• TRY IT
Go over the data below and say how many lines hold the word "from". Only the number is needed.

----

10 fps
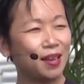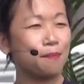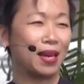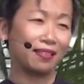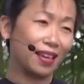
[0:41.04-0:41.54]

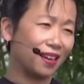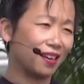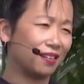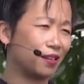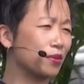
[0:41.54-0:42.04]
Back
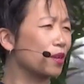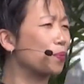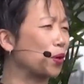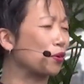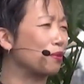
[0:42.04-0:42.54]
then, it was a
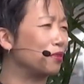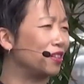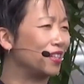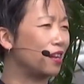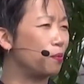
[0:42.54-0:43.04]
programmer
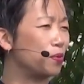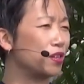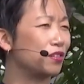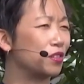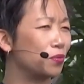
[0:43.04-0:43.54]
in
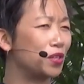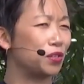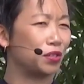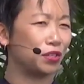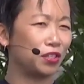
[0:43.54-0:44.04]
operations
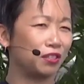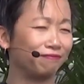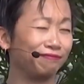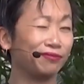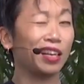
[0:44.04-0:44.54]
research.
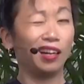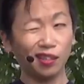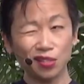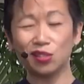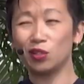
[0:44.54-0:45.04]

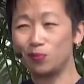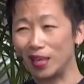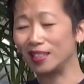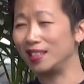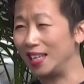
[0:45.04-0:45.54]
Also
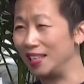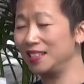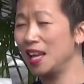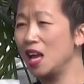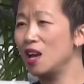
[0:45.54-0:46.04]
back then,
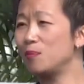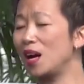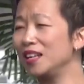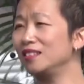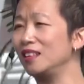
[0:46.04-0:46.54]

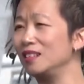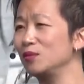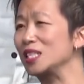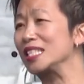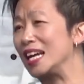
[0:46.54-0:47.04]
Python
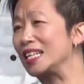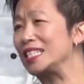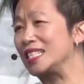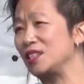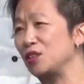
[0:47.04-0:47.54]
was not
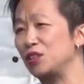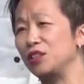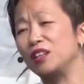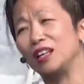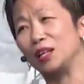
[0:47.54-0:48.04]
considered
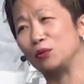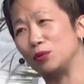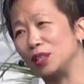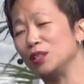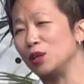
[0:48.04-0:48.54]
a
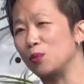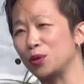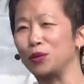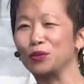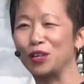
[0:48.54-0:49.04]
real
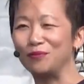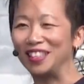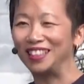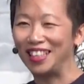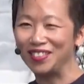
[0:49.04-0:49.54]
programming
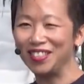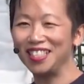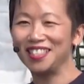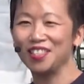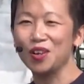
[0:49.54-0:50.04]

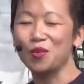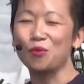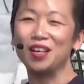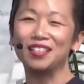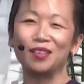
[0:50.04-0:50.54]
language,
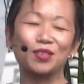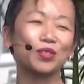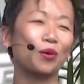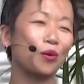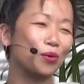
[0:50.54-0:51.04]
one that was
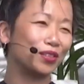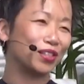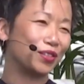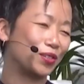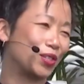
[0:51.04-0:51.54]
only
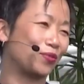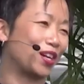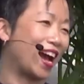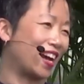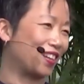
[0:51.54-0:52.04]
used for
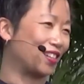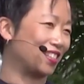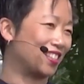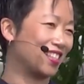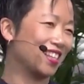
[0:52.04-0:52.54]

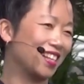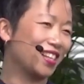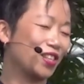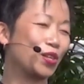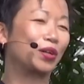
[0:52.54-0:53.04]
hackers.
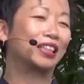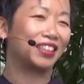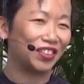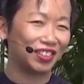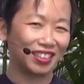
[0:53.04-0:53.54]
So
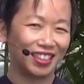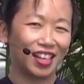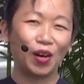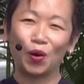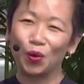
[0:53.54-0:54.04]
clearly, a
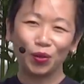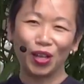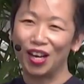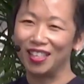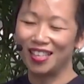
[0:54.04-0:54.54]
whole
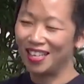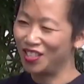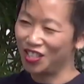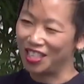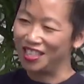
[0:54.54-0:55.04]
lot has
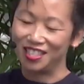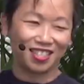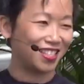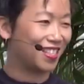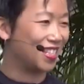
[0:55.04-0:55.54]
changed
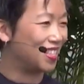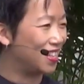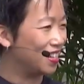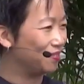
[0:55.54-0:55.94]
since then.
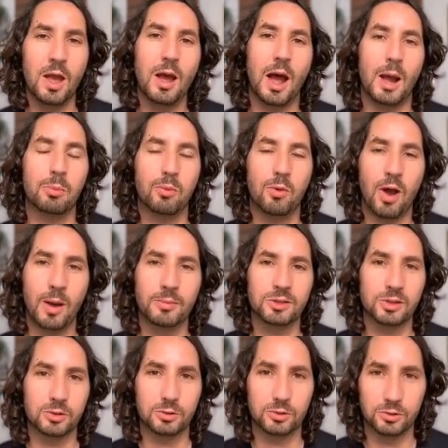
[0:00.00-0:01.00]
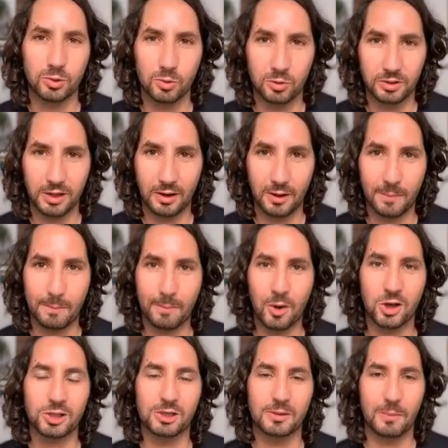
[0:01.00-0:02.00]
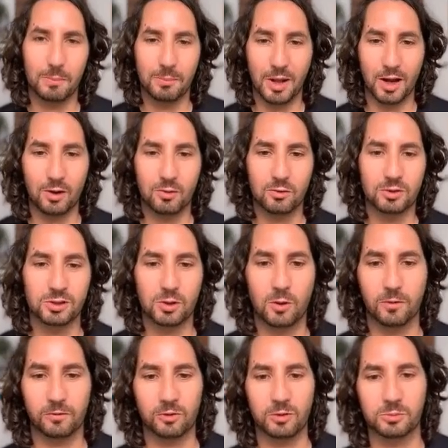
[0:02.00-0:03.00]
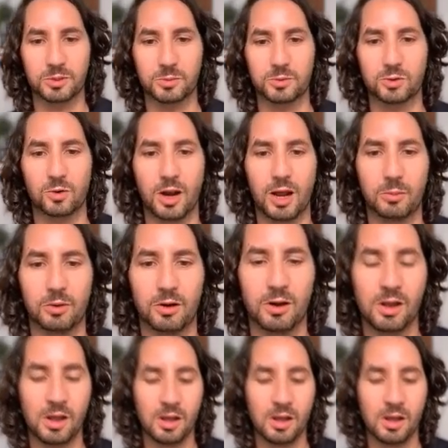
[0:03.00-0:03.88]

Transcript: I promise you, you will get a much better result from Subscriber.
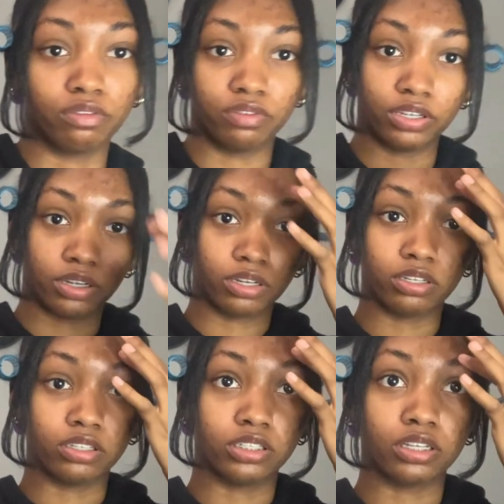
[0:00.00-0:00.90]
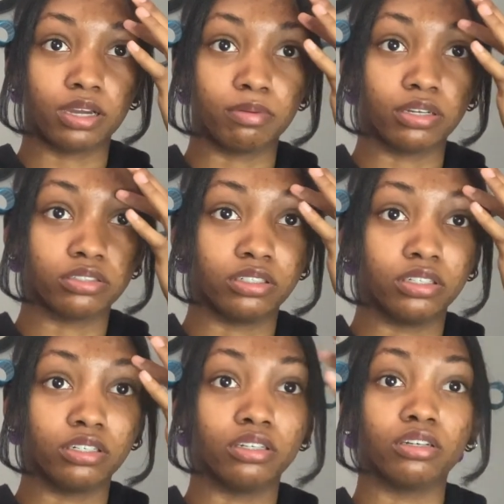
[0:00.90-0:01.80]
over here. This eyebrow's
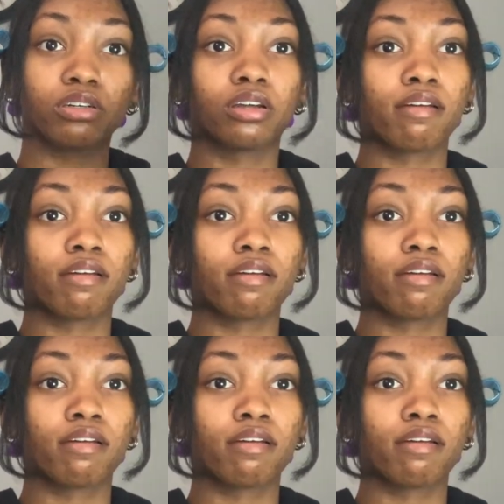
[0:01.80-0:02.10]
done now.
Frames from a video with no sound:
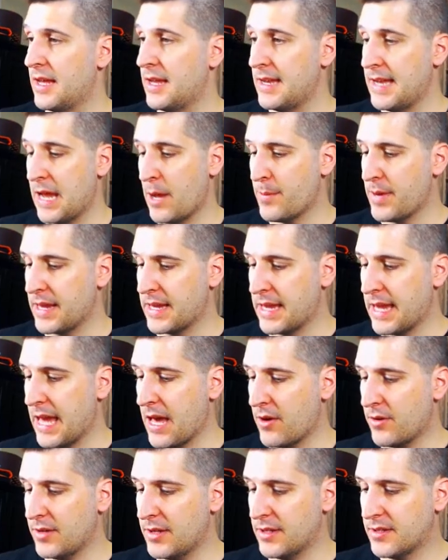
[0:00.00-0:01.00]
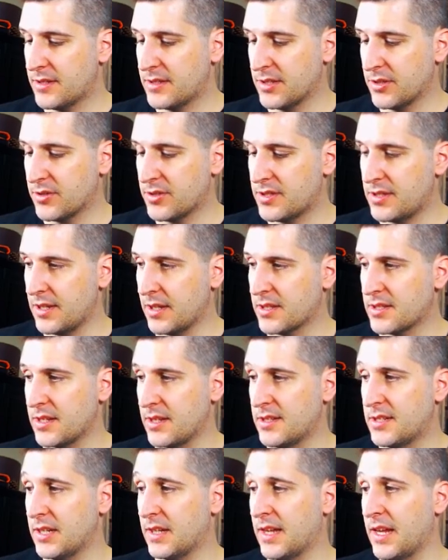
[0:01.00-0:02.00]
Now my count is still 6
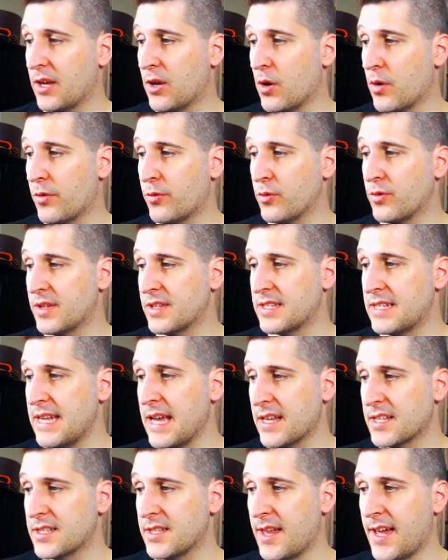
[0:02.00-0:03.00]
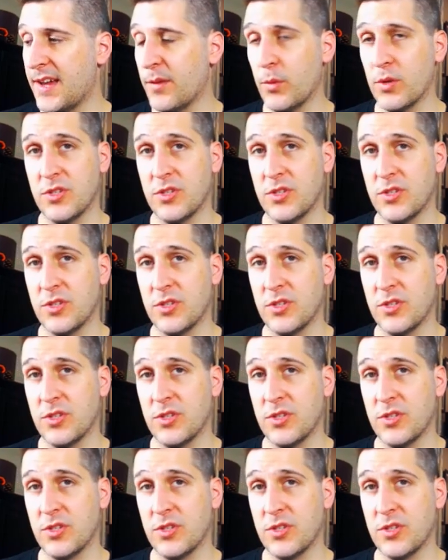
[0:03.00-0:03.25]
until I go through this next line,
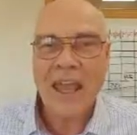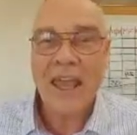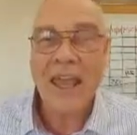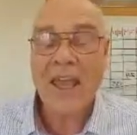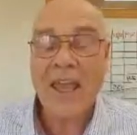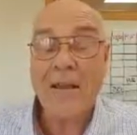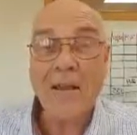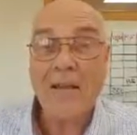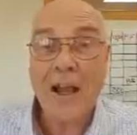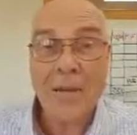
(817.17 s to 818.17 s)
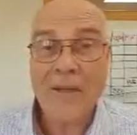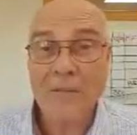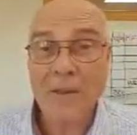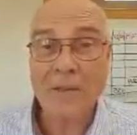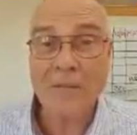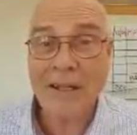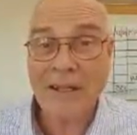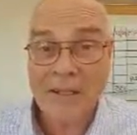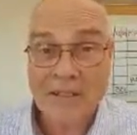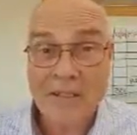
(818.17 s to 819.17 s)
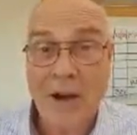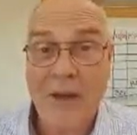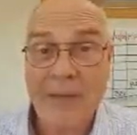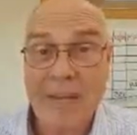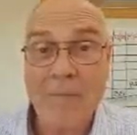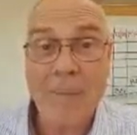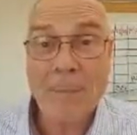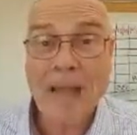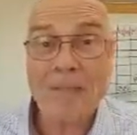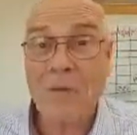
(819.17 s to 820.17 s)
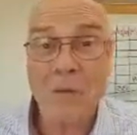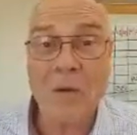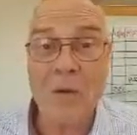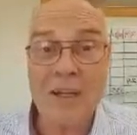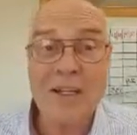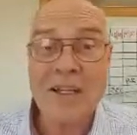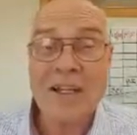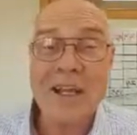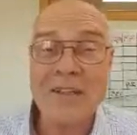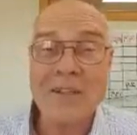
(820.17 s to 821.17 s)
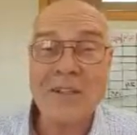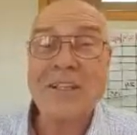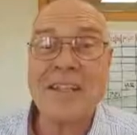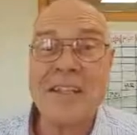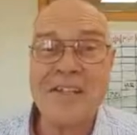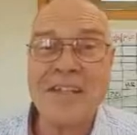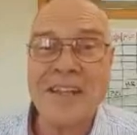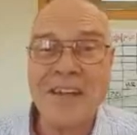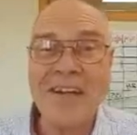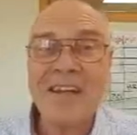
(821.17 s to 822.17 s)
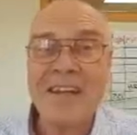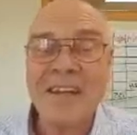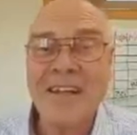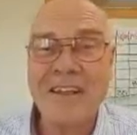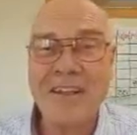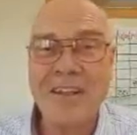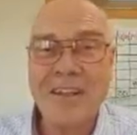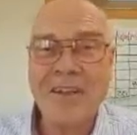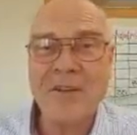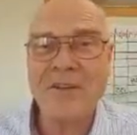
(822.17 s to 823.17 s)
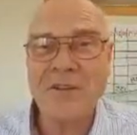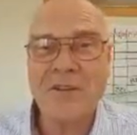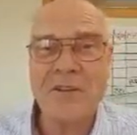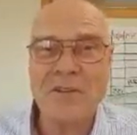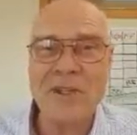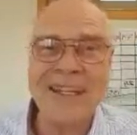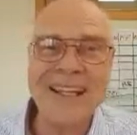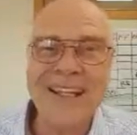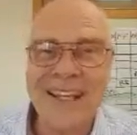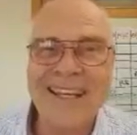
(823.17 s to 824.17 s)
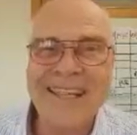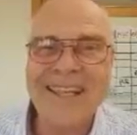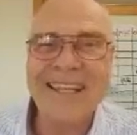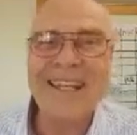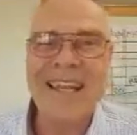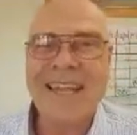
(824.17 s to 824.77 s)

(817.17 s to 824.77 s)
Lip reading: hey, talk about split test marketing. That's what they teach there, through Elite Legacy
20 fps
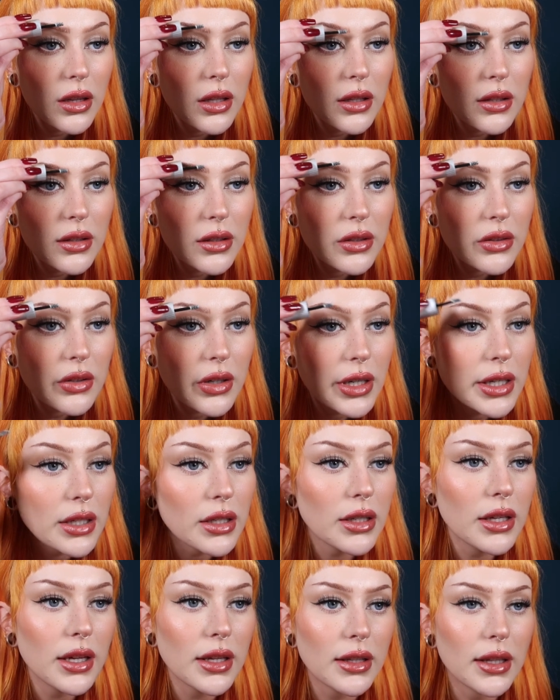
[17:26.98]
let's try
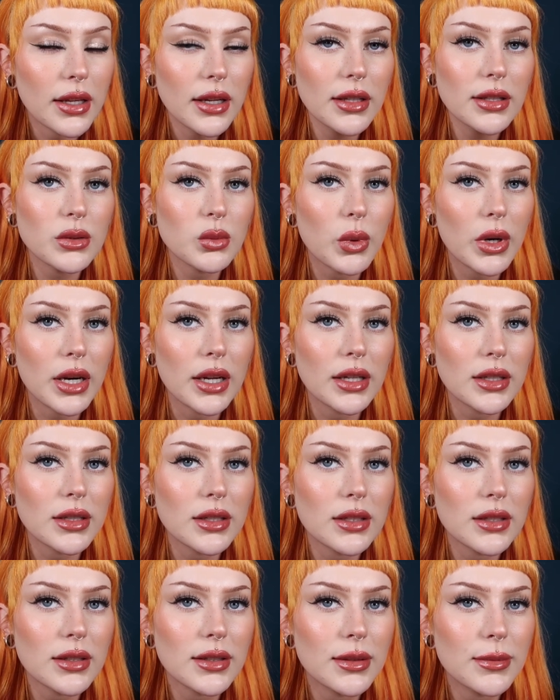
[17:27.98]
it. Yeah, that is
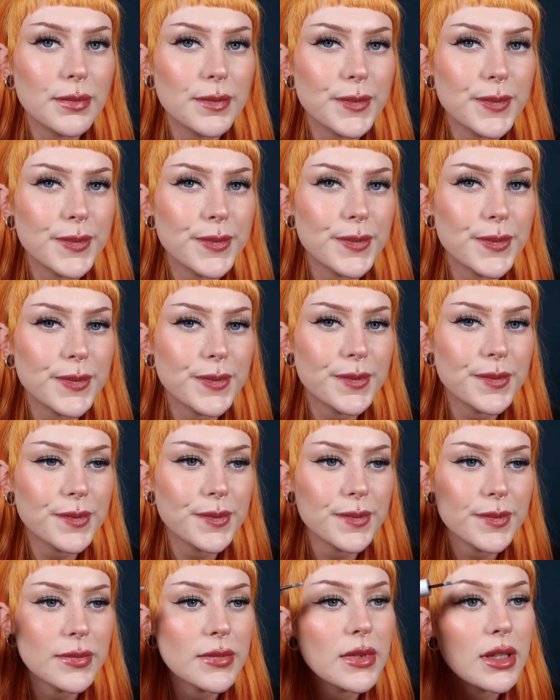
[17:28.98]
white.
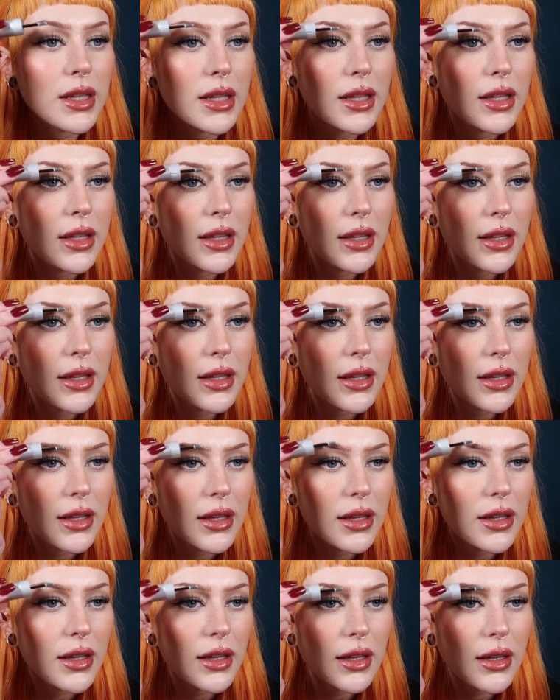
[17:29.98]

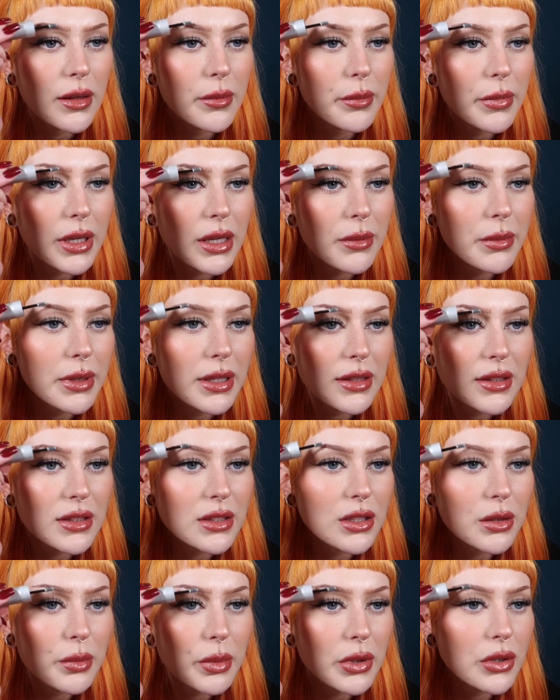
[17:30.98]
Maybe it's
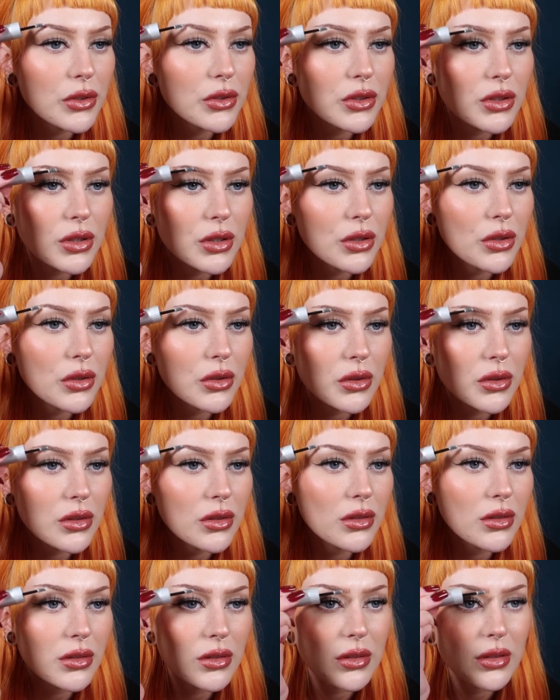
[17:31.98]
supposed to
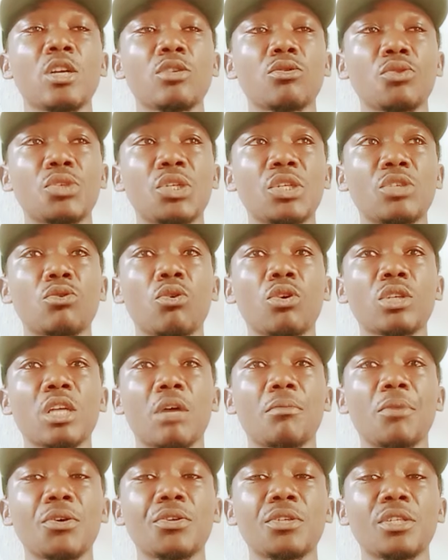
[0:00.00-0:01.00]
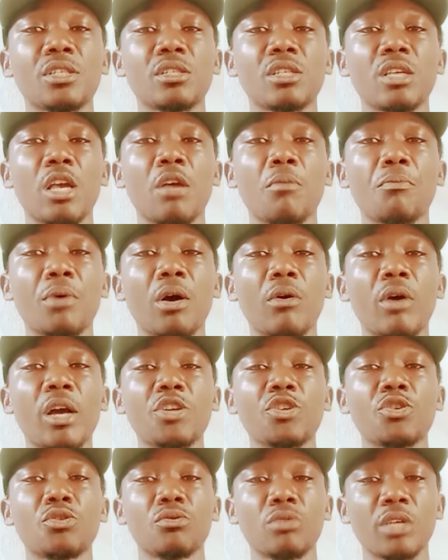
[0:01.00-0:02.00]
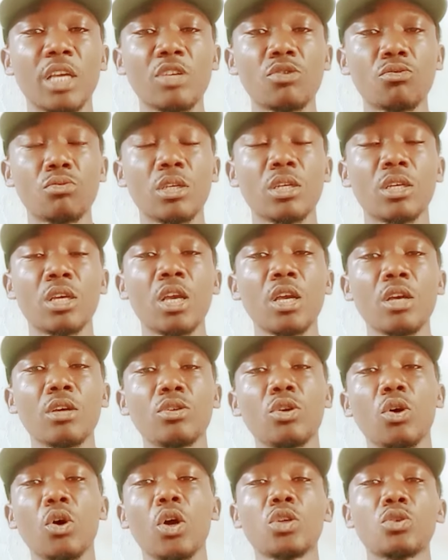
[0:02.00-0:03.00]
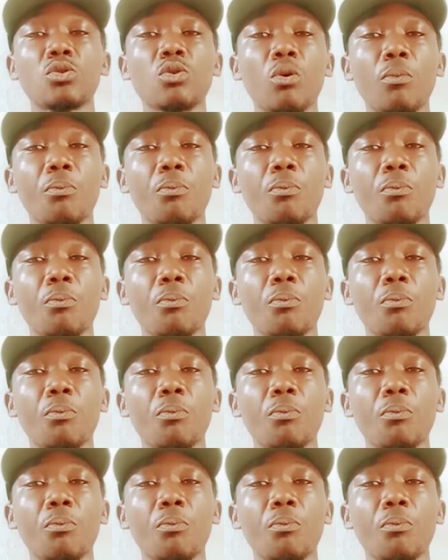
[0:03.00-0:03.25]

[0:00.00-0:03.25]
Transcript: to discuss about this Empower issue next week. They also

----

• RESPONSE TO THIS EXERCISE
2